Concurrent os.makedirs for dask-worker-space can lead to worker failure
See original GitHub issueWhat happened:
This bug occurs randomly as it is one that is raised due to multiple processes creating the dask-worker-space
folder if it does not exist. I only stumble over it every ~100 scripts I launch.
If you run:
from dask.distributed import Client
client = Client(memory_limit=0, n_workers=Environment.DASK_PROCESSES)
a lot of times with a high enough number for Environment.DASK_PROCESSES
(16+), the following error will occur.
Process Dask Worker process (from Nanny):
Traceback (most recent call last):
File "/home/user/.pyenv/versions/3.8.2/lib/python3.8/multiprocessing/process.py", line 315, in _bootstrap
self.run()
File "/home/user/.pyenv/versions/3.8.2/lib/python3.8/multiprocessing/process.py", line 108, in run
self._target(*self._args, **self._kwargs)
File "/home/user/.pyenv/versions/3.8.2/lib/python3.8/site-packages/distributed/process.py", line 191, in _run
target(*args, **kwargs)
File "/home/user/.pyenv/versions/3.8.2/lib/python3.8/site-packages/distributed/nanny.py", line 728, in _run
worker = Worker(**worker_kwargs)
File "/home/user/.pyenv/versions/3.8.2/lib/python3.8/site-packages/distributed/worker.py", line 489, in __init__
os.makedirs(local_directory)
File "/home/user/.pyenv/versions/3.8.2/lib/python3.8/os.py", line 223, in makedirs
mkdir(name, mode)
FileExistsError: [Errno 17] File exists: '/dask-worker-space'
distributed.utils - ERROR - addresses should be strings or tuples, got None
Traceback (most recent call last):
File "/home/user/.pyenv/versions/3.8.2/lib/python3.8/site-packages/distributed/utils.py", line 656, in log_errors
yield
File "/home/user/.pyenv/versions/3.8.2/lib/python3.8/site-packages/distributed/scheduler.py", line 2208, in remove_worker
address = self.coerce_address(address)
File "/home/user/.pyenv/versions/3.8.2/lib/python3.8/site-packages/distributed/scheduler.py", line 4946, in coerce_address
raise TypeError("addresses should be strings or tuples, got %r" % (addr,))
TypeError: addresses should be strings or tuples, got None
distributed.core - ERROR - addresses should be strings or tuples, got None
Traceback (most recent call last):
File "/home/user/.pyenv/versions/3.8.2/lib/python3.8/site-packages/distributed/core.py", line 513, in handle_comm
result = await result
File "/home/user/.pyenv/versions/3.8.2/lib/python3.8/site-packages/distributed/scheduler.py", line 2208, in remove_worker
address = self.coerce_address(address)
File "/home/user/.pyenv/versions/3.8.2/lib/python3.8/site-packages/distributed/scheduler.py", line 4946, in coerce_address
raise TypeError("addresses should be strings or tuples, got %r" % (addr,))

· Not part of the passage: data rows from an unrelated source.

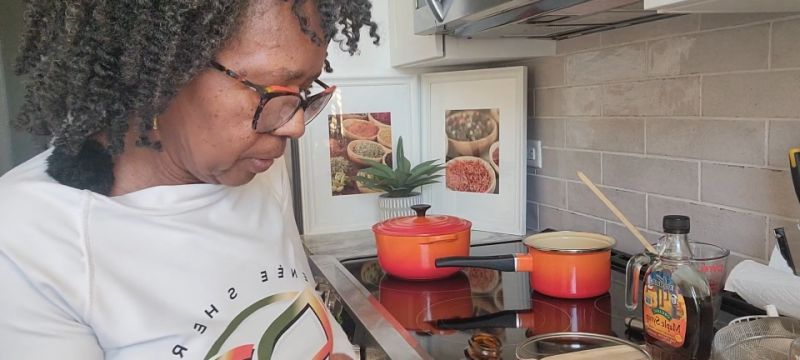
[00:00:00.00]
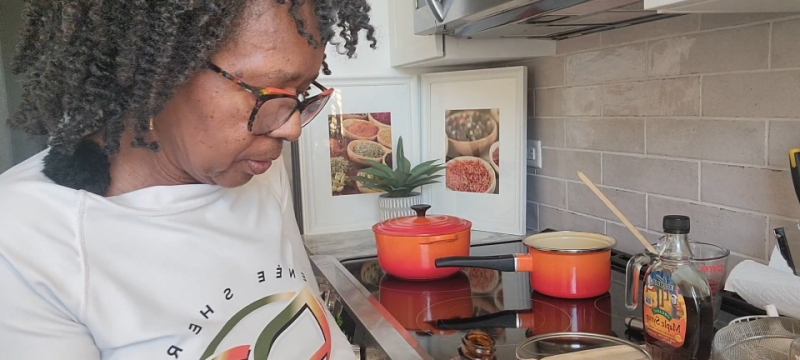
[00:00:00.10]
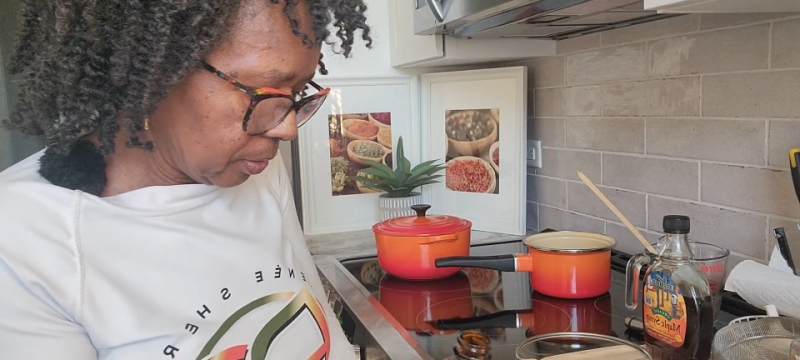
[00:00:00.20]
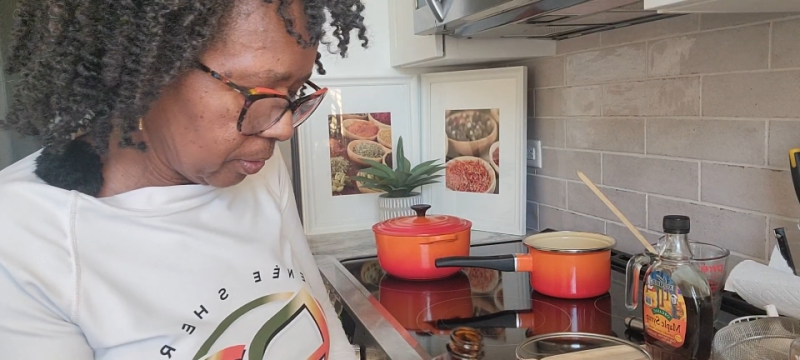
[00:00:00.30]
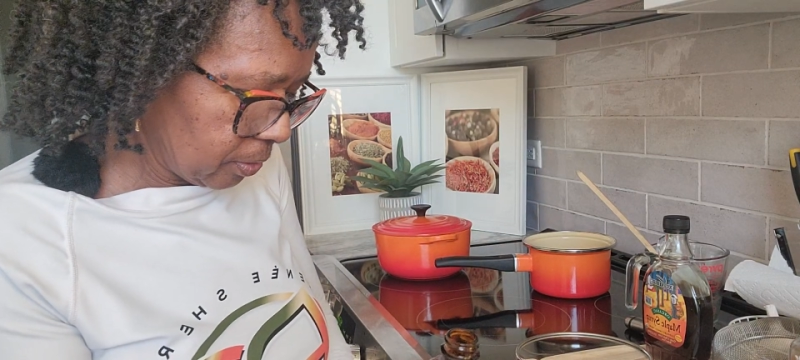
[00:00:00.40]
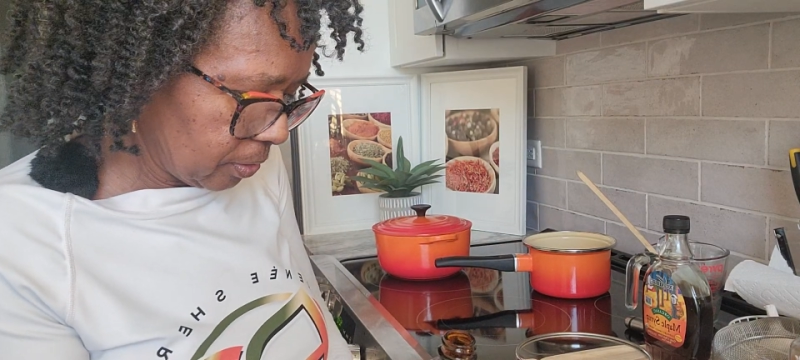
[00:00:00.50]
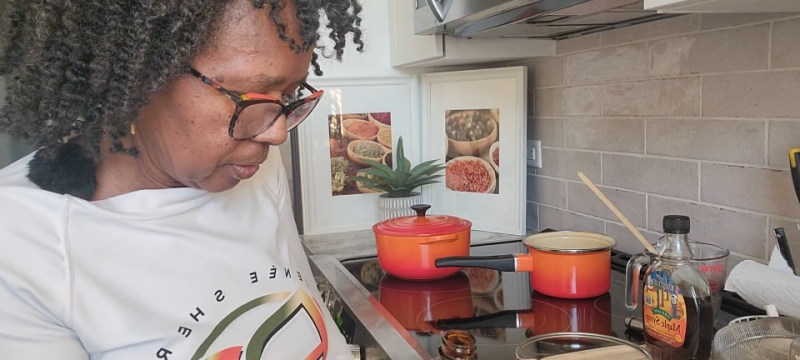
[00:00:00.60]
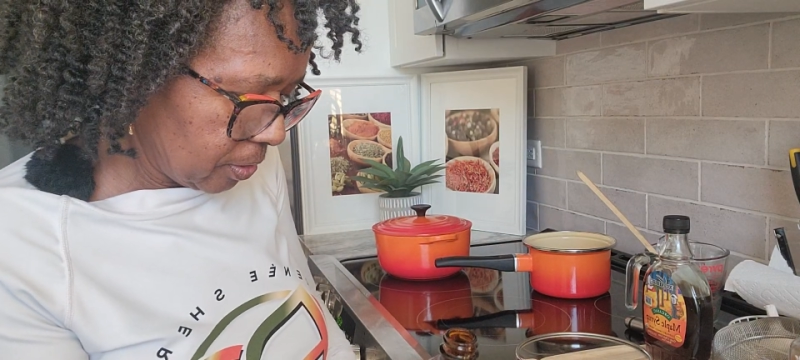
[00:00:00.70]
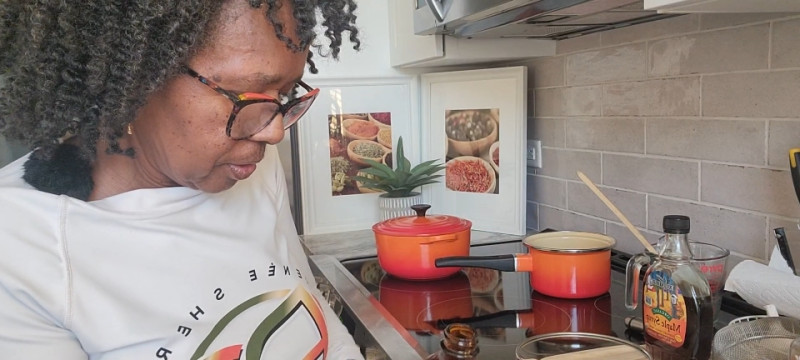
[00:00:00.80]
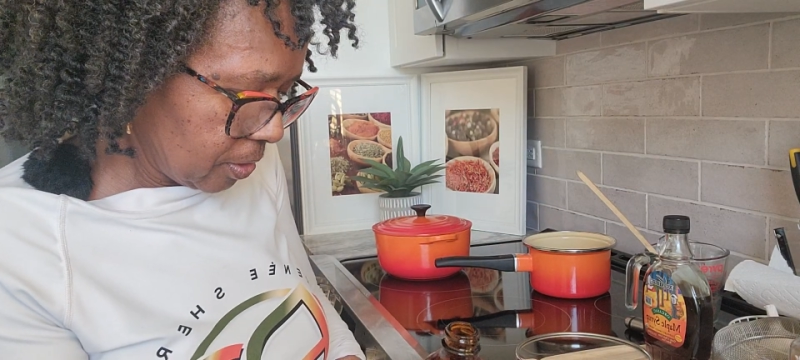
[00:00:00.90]
big.
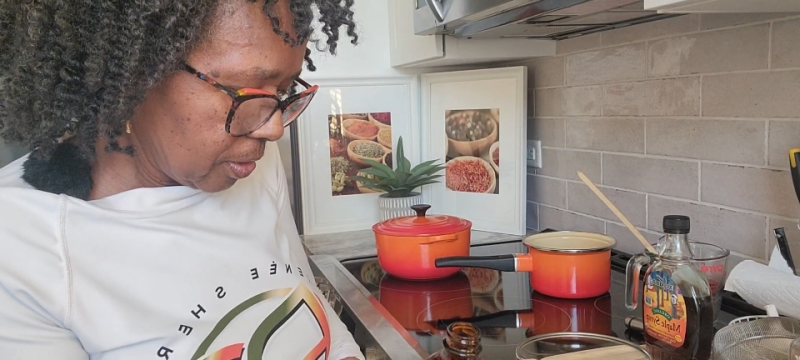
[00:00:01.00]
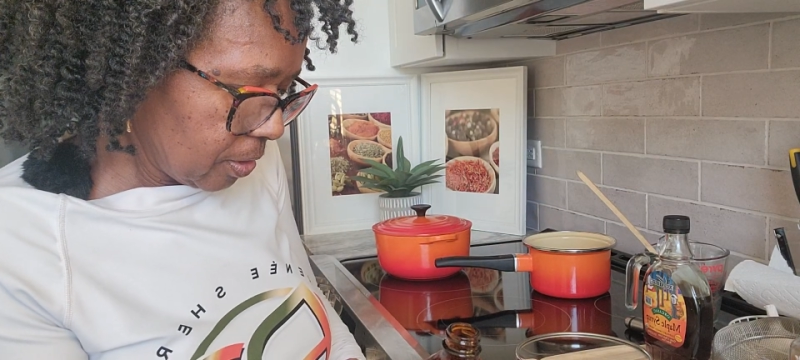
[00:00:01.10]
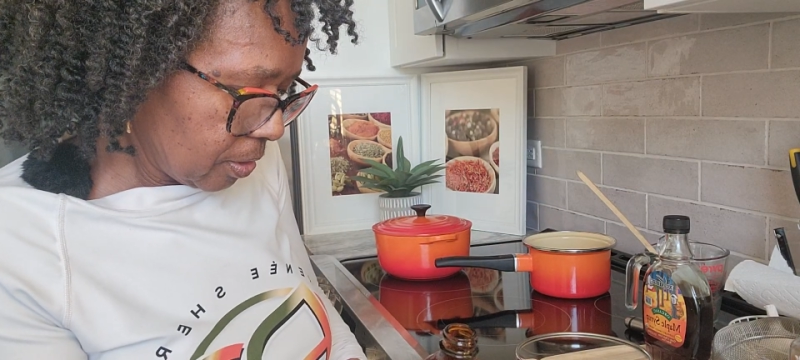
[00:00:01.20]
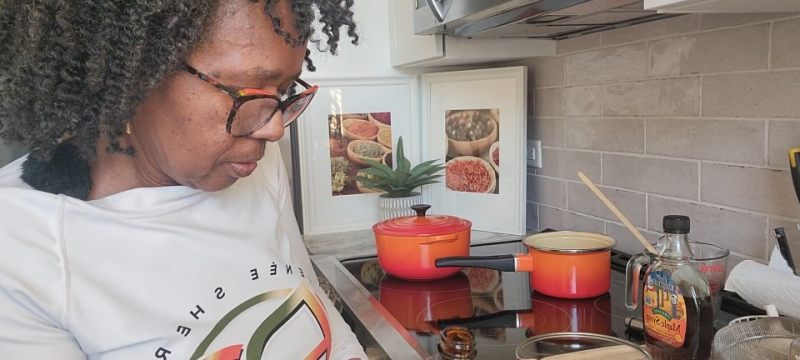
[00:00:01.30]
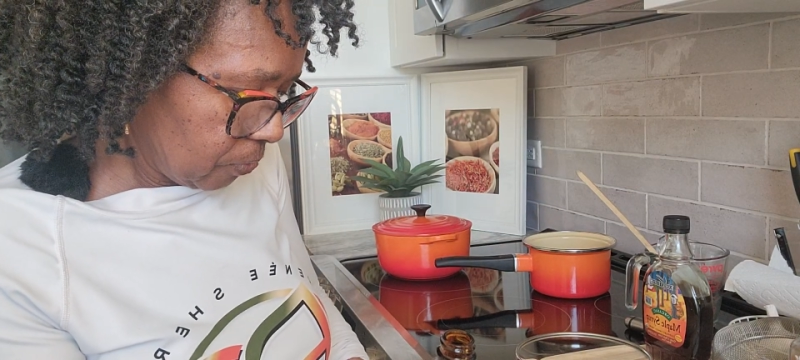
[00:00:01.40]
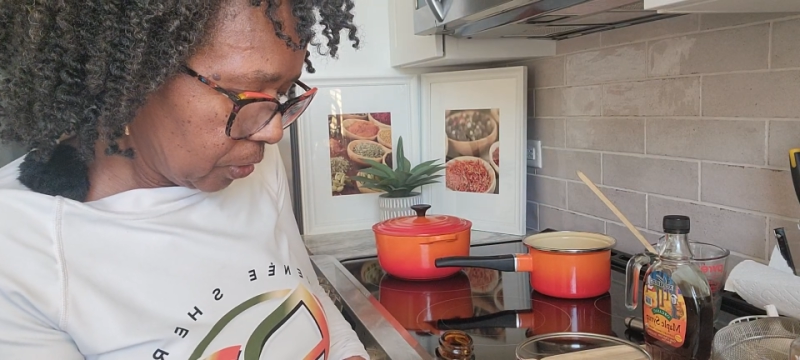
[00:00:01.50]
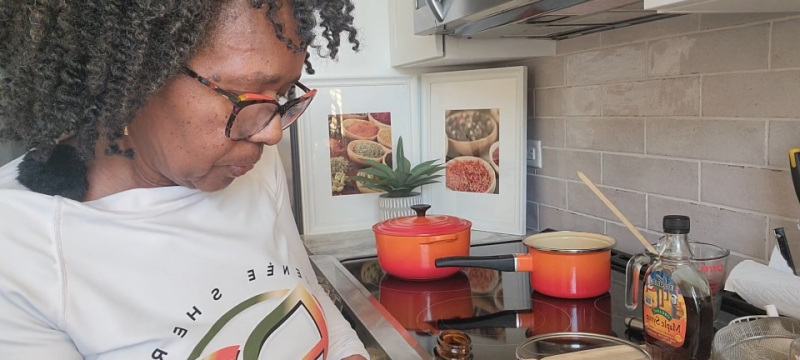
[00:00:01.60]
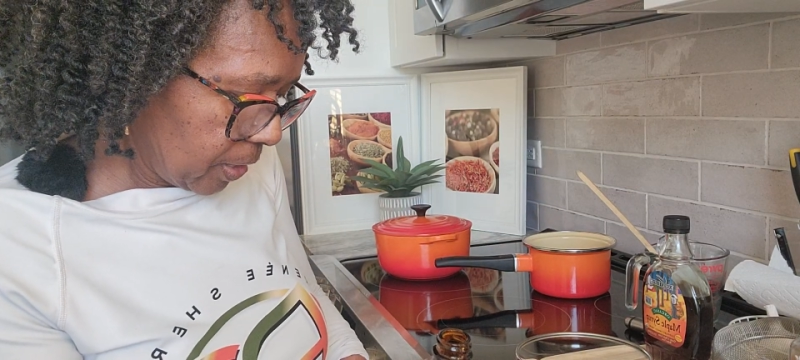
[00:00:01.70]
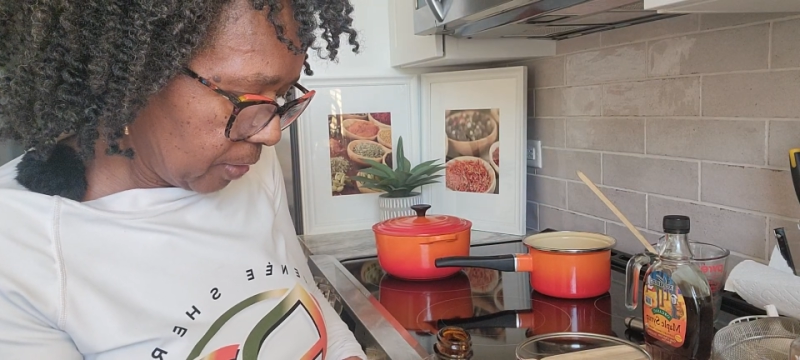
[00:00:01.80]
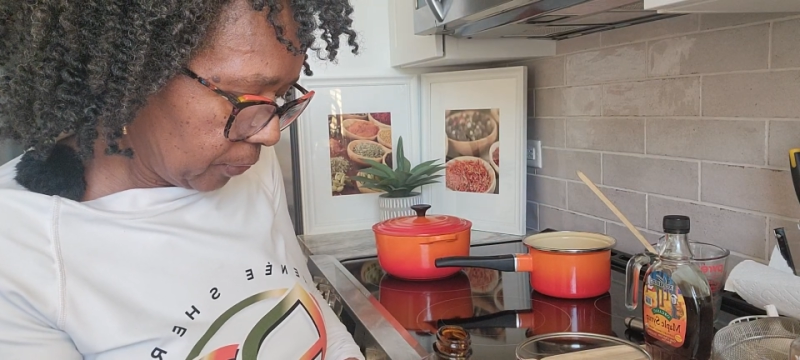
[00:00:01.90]
Where's
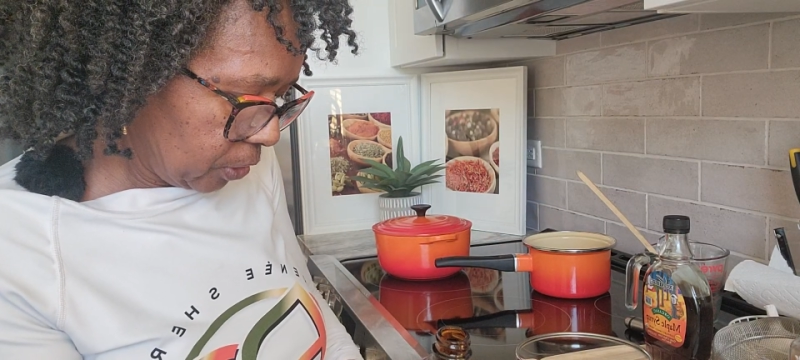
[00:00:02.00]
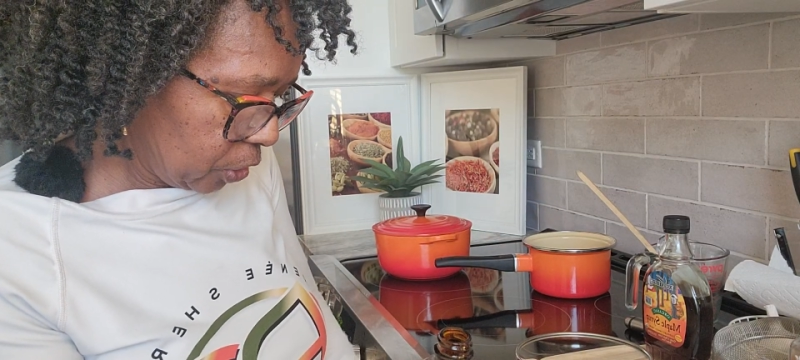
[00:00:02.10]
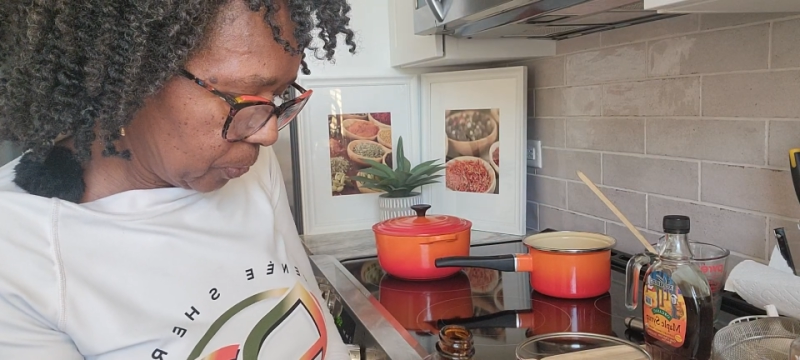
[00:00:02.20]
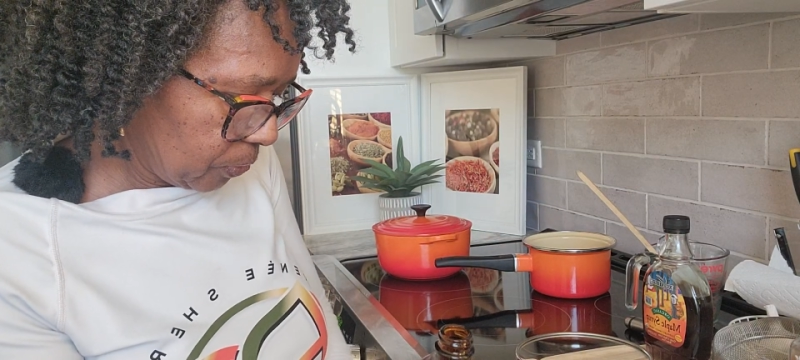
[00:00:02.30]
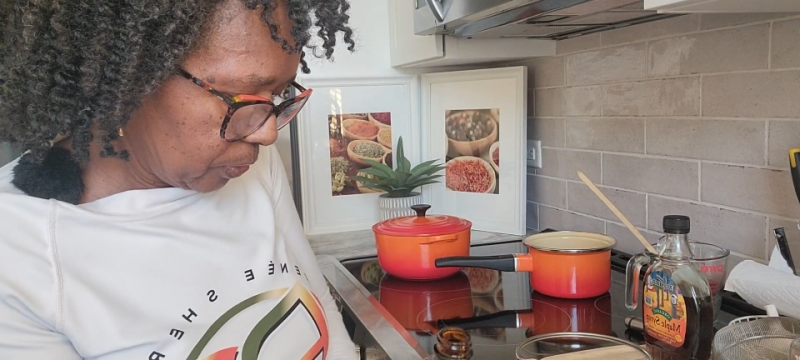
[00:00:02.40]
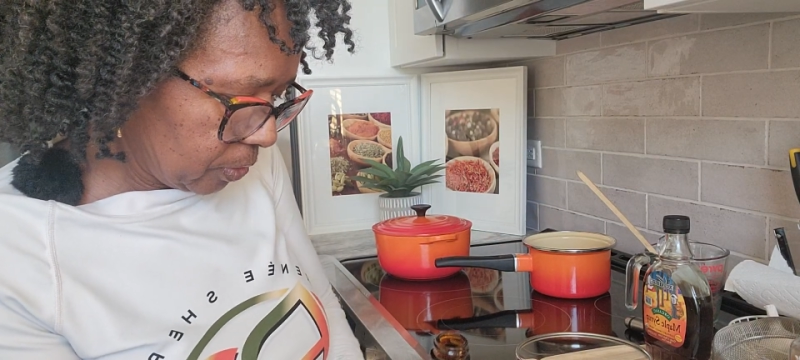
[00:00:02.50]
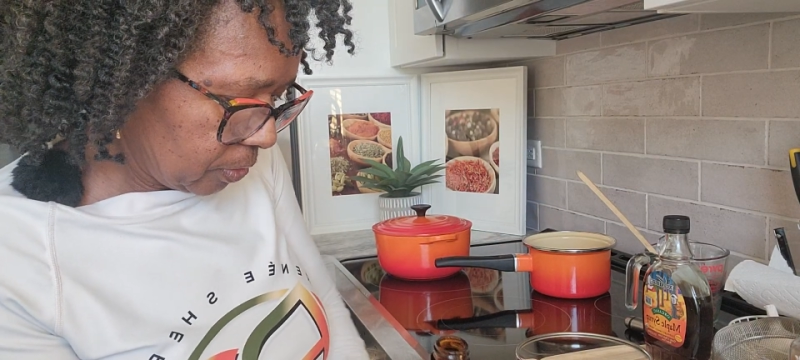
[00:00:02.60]
my half a teaspoon?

TypeError: addresses should be strings or tuples, got None
tornado.application - ERROR - Exception in callback functools.partial(<bound method IOLoop._discard_future_result of <tornado.platform.asyncio.AsyncIOLoop object at 0x7ff497641f10>>, <Task finished name='Task-14' coro=<Nanny._on_exit() done, defined at /home/user/.pyenv/versions/3.8.2/lib/python3.8/site-packages/distributed/nanny.py:440> exception=TypeError('addresses should be strings or tuples, got None')>)
Traceback (most recent call last):
File "/home/user/.pyenv/versions/3.8.2/lib/python3.8/site-packages/tornado/ioloop.py", line 743, in _run_callback
ret = callback()
File "/home/user/.pyenv/versions/3.8.2/lib/python3.8/site-packages/tornado/ioloop.py", line 767, in _discard_future_result
future.result()
File "/home/user/.pyenv/versions/3.8.2/lib/python3.8/site-packages/distributed/nanny.py", line 443, in _on_exit
await self.scheduler.unregister(address=self.worker_address)
File "/home/user/.pyenv/versions/3.8.2/lib/python3.8/site-packages/distributed/core.py", line 861, in send_recv_from_rpc
result = await send_recv(comm=comm, op=key, **kwargs)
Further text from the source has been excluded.